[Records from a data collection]
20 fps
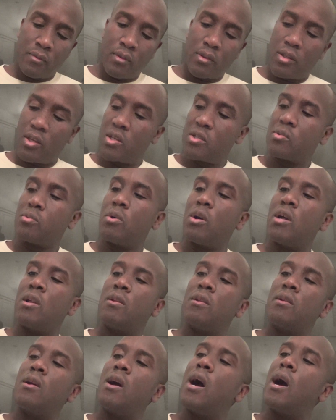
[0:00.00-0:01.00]
This
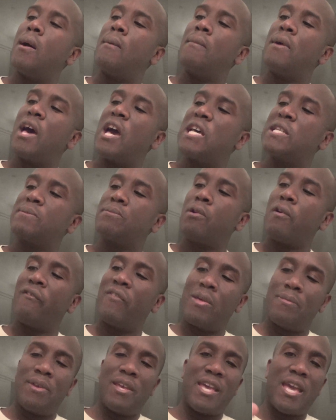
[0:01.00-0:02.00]
one, Hasbro
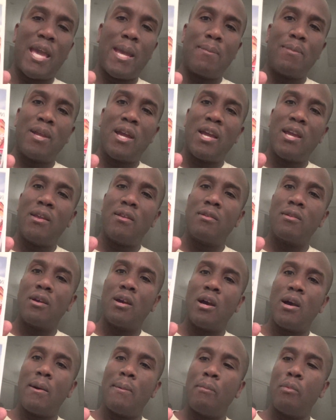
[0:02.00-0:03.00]
Family Game Night
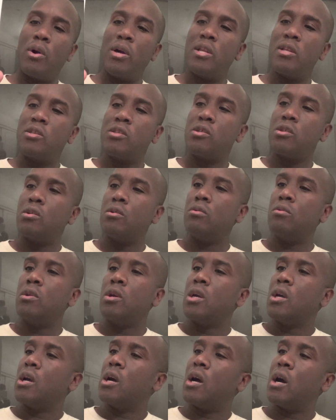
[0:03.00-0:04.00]
1 and 2.
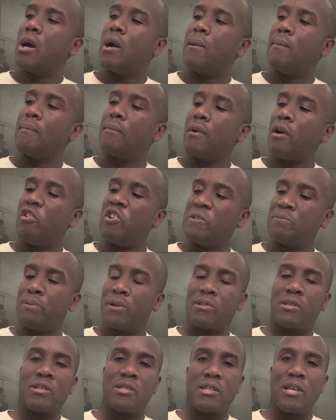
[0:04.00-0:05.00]
I always
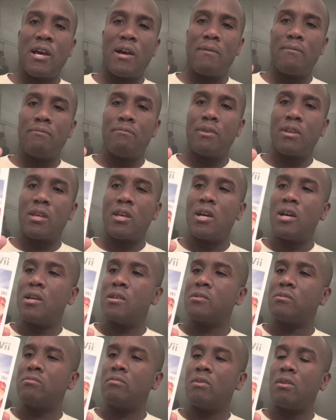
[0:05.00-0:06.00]
pick this up
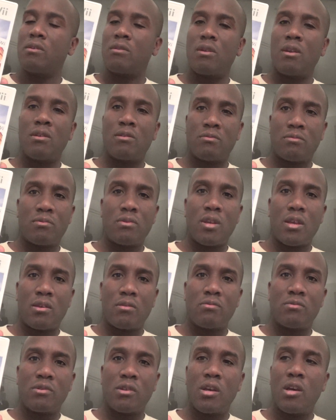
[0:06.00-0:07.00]
because
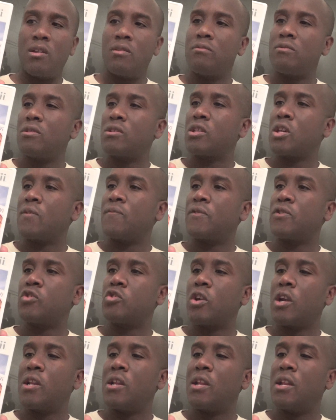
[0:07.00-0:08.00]
it's good. It's good for
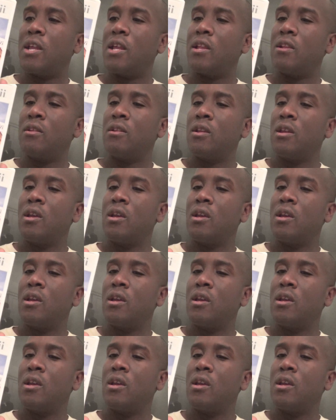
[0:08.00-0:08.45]
trading in.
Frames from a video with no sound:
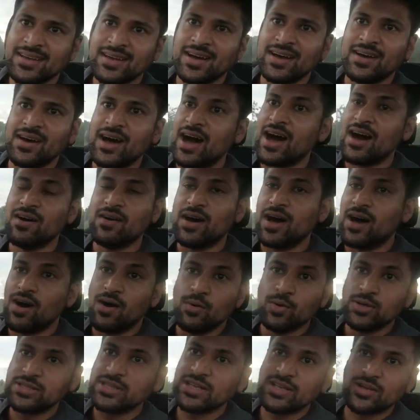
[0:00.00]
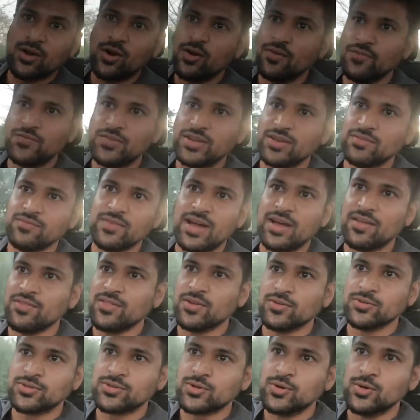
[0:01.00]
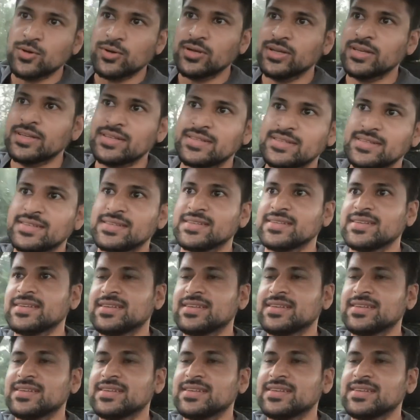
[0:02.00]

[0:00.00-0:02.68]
I wasn't confident around those corners.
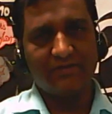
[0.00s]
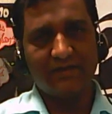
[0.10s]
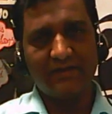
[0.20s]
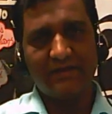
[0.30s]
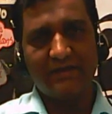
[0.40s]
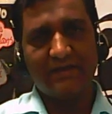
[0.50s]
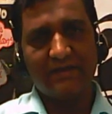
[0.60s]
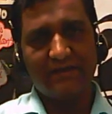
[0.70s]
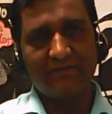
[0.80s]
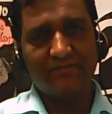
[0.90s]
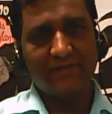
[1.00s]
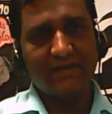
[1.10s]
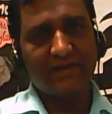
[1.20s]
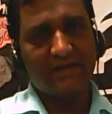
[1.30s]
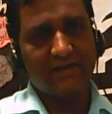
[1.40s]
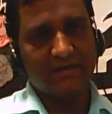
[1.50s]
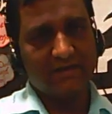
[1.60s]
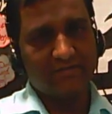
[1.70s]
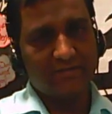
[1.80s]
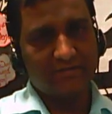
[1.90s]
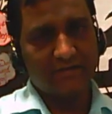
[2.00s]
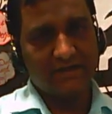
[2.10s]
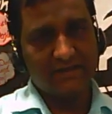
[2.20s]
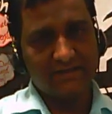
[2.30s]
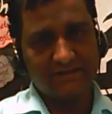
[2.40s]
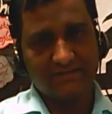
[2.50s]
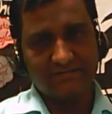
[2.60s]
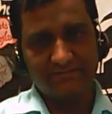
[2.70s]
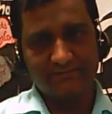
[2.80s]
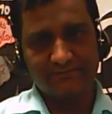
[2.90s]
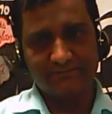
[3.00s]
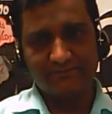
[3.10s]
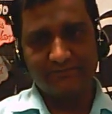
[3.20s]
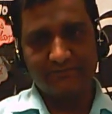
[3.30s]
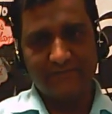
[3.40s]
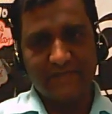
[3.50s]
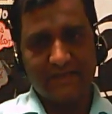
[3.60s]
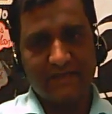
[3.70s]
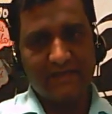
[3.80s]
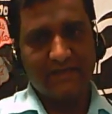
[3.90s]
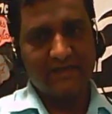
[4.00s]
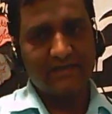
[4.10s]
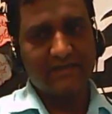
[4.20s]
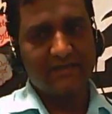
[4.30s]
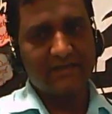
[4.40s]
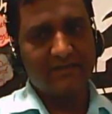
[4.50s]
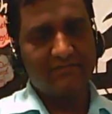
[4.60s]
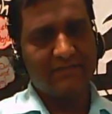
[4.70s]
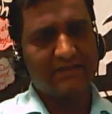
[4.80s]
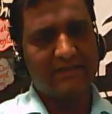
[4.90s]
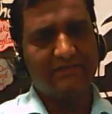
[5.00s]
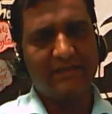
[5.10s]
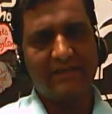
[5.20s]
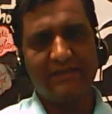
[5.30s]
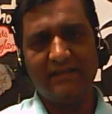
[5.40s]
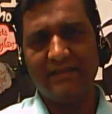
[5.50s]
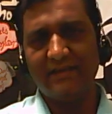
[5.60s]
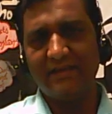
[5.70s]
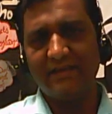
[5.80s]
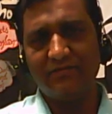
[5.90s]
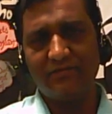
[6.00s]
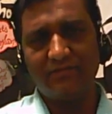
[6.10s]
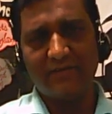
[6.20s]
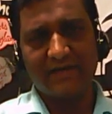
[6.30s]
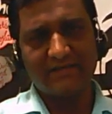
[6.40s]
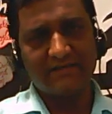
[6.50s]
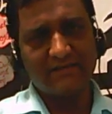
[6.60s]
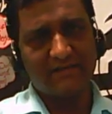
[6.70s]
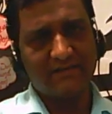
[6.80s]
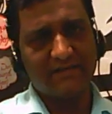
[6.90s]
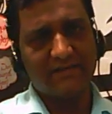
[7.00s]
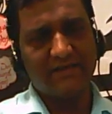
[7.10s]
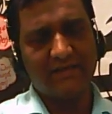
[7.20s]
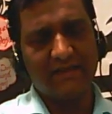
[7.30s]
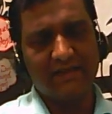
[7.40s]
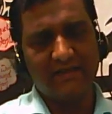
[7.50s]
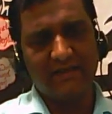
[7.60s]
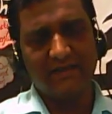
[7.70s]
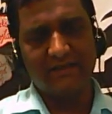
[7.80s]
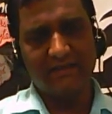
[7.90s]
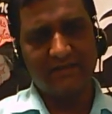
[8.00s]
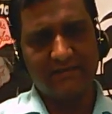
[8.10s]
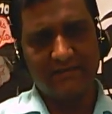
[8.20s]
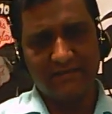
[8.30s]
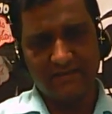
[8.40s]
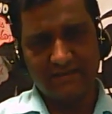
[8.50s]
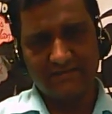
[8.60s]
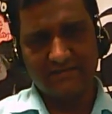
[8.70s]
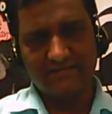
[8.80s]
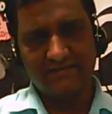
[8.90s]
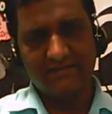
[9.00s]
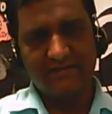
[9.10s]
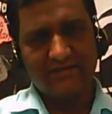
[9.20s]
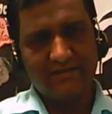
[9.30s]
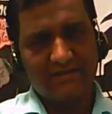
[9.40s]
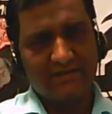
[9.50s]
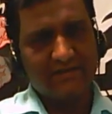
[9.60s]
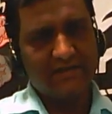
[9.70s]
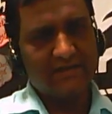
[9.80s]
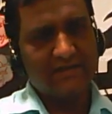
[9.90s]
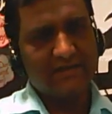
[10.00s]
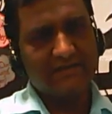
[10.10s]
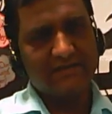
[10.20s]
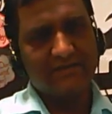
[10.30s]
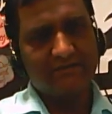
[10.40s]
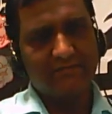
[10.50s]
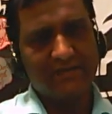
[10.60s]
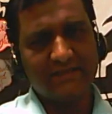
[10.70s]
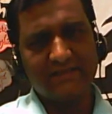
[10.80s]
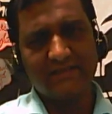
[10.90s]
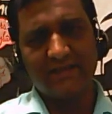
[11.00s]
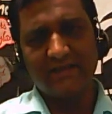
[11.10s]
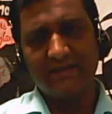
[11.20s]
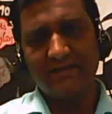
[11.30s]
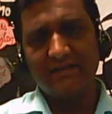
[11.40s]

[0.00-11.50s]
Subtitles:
the developing and underdeveloped countries. International economics divided in generally two parts: the regional and international trades. Regional trades means that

EXERCISE REQUIREMENTS: Return a verbatim transcription of the data, omitting all images.

TASK SOLUTION:
20 fps
[0:00.00-0:01.00]
This
[0:01.00-0:02.00]
one, Hasbro
[0:02.00-0:03.00]
Family Game Night
[0:03.00-0:04.00]
1 and 2.
[0:04.00-0:05.00]
I always
[0:05.00-0:06.00]
pick this up
[0:06.00-0:07.00]
because
[0:07.00-0:08.00]
it's good. It's good for
[0:08.00-0:08.45]
trading in.
Frames from a video with no sound:
[0:00.00]
[0:01.00]
[0:02.00]

[0:00.00-0:02.68]
I wasn't confident around those corners.
[0.00s]
[0.10s]
[0.20s]
[0.30s]
[0.40s]
[0.50s]
[0.60s]
[0.70s]
[0.80s]
[0.90s]
[1.00s]
[1.10s]
[1.20s]
[1.30s]
[1.40s]
[1.50s]
[1.60s]
[1.70s]
[1.80s]
[1.90s]
[2.00s]
[2.10s]
[2.20s]
[2.30s]
[2.40s]
[2.50s]
[2.60s]
[2.70s]
[2.80s]
[2.90s]
[3.00s]
[3.10s]
[3.20s]
[3.30s]
[3.40s]
[3.50s]
[3.60s]
[3.70s]
[3.80s]
[3.90s]
[4.00s]
[4.10s]
[4.20s]
[4.30s]
[4.40s]
[4.50s]
[4.60s]
[4.70s]
[4.80s]
[4.90s]
[5.00s]
[5.10s]
[5.20s]
[5.30s]
[5.40s]
[5.50s]
[5.60s]
[5.70s]
[5.80s]
[5.90s]
[6.00s]
[6.10s]
[6.20s]
[6.30s]
[6.40s]
[6.50s]
[6.60s]
[6.70s]
[6.80s]
[6.90s]
[7.00s]
[7.10s]
[7.20s]
[7.30s]
[7.40s]
[7.50s]
[7.60s]
[7.70s]
[7.80s]
[7.90s]
[8.00s]
[8.10s]
[8.20s]
[8.30s]
[8.40s]
[8.50s]
[8.60s]
[8.70s]
[8.80s]
[8.90s]
[9.00s]
[9.10s]
[9.20s]
[9.30s]
[9.40s]
[9.50s]
[9.60s]
[9.70s]
[9.80s]
[9.90s]
[10.00s]
[10.10s]
[10.20s]
[10.30s]
[10.40s]
[10.50s]
[10.60s]
[10.70s]
[10.80s]
[10.90s]
[11.00s]
[11.10s]
[11.20s]
[11.30s]
[11.40s]

[0.00-11.50s]
Subtitles:
the developing and underdeveloped countries. International economics divided in generally two parts: the regional and international trades. Regional trades means that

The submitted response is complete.